== YOUR OBJECTIVE ==
All of the data that appears below is to be given again precisely as written.

== DATASET CONTENT ==
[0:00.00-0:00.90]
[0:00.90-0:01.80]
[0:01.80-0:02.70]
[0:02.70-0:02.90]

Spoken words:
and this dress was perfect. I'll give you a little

== REPLY TO THE EXERCISE ==
[0:00.00-0:00.90]
[0:00.90-0:01.80]
[0:01.80-0:02.70]
[0:02.70-0:02.90]

Spoken words:
and this dress was perfect. I'll give you a little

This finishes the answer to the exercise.